From the records below, output exactly the lines starting at the line with "Video frames at" and ending at the line with "Transcript: billions very", both of them included, but no pictures.
*** Exercise input Section Begins ***
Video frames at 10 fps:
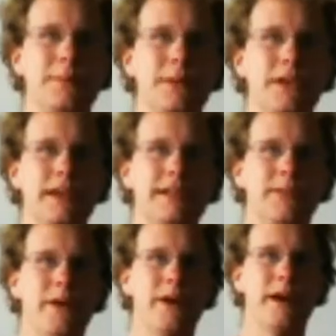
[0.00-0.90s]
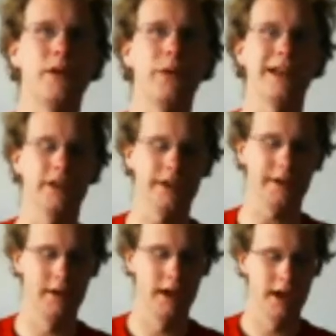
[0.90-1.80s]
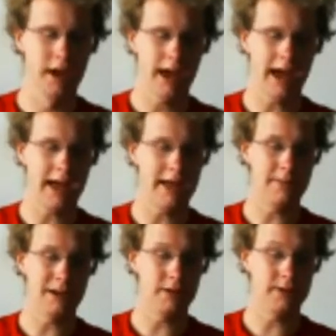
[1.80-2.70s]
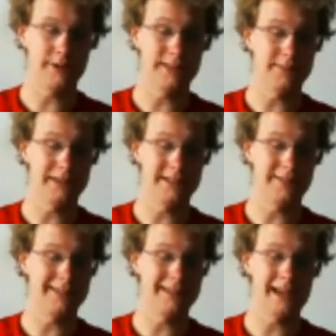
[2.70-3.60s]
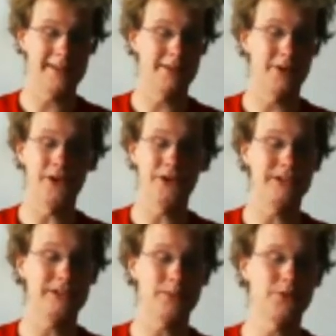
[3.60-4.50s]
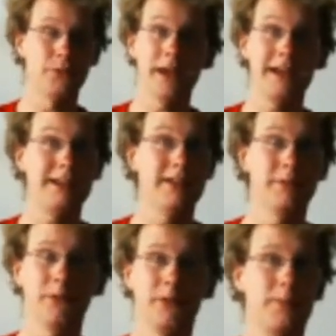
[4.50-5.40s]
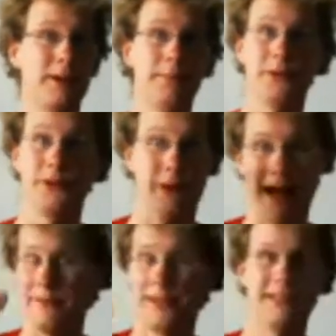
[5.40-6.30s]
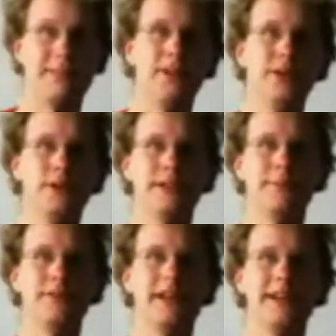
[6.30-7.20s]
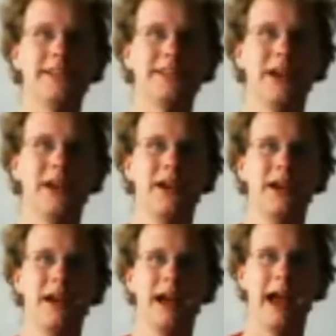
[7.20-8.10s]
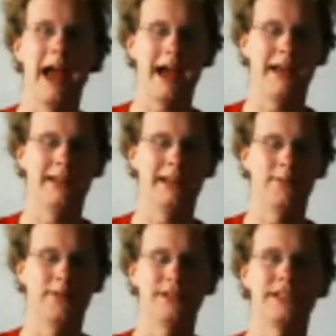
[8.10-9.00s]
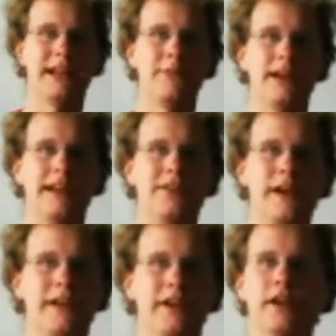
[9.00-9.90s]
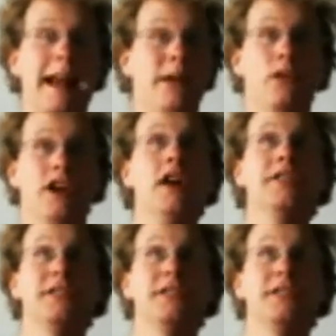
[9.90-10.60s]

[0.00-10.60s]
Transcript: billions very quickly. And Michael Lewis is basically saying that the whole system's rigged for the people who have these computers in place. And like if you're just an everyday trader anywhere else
*** Exercise input Section Ends ***
*** Exercise input Section Begins ***
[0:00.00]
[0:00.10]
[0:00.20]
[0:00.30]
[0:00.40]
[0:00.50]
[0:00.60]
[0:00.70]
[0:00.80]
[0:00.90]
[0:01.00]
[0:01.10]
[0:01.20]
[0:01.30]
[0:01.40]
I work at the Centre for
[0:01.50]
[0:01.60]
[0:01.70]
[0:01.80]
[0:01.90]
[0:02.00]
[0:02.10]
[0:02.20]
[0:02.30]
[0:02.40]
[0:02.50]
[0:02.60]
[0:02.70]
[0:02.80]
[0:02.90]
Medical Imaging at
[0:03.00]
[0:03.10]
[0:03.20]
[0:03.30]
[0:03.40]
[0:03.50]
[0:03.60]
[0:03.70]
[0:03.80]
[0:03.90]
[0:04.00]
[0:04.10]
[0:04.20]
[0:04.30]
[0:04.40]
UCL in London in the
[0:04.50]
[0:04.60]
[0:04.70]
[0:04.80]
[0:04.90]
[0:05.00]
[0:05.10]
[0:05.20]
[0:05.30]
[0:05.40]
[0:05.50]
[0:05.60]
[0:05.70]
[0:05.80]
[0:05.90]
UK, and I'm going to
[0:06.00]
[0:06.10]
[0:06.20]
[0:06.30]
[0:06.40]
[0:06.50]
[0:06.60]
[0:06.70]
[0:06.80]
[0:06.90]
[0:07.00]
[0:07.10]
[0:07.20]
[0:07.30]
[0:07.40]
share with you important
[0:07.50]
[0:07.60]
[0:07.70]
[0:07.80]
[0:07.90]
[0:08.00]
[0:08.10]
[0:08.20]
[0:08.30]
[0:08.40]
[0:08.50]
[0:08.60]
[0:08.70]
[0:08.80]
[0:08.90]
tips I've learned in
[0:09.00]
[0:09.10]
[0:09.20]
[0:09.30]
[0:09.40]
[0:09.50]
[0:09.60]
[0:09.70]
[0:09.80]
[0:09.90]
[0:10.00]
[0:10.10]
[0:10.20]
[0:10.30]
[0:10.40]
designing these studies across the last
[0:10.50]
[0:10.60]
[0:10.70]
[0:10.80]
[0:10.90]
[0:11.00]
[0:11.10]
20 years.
*** Exercise input Section Ends ***
Written reply
Video frames at 10 fps:
[0.00-0.90s]
[0.90-1.80s]
[1.80-2.70s]
[2.70-3.60s]
[3.60-4.50s]
[4.50-5.40s]
[5.40-6.30s]
[6.30-7.20s]
[7.20-8.10s]
[8.10-9.00s]
[9.00-9.90s]
[9.90-10.60s]

[0.00-10.60s]
Transcript: billions very quickly. And Michael Lewis is basically saying that the whole system's rigged for the people who have these computers in place. And like if you're just an everyday trader anywhere else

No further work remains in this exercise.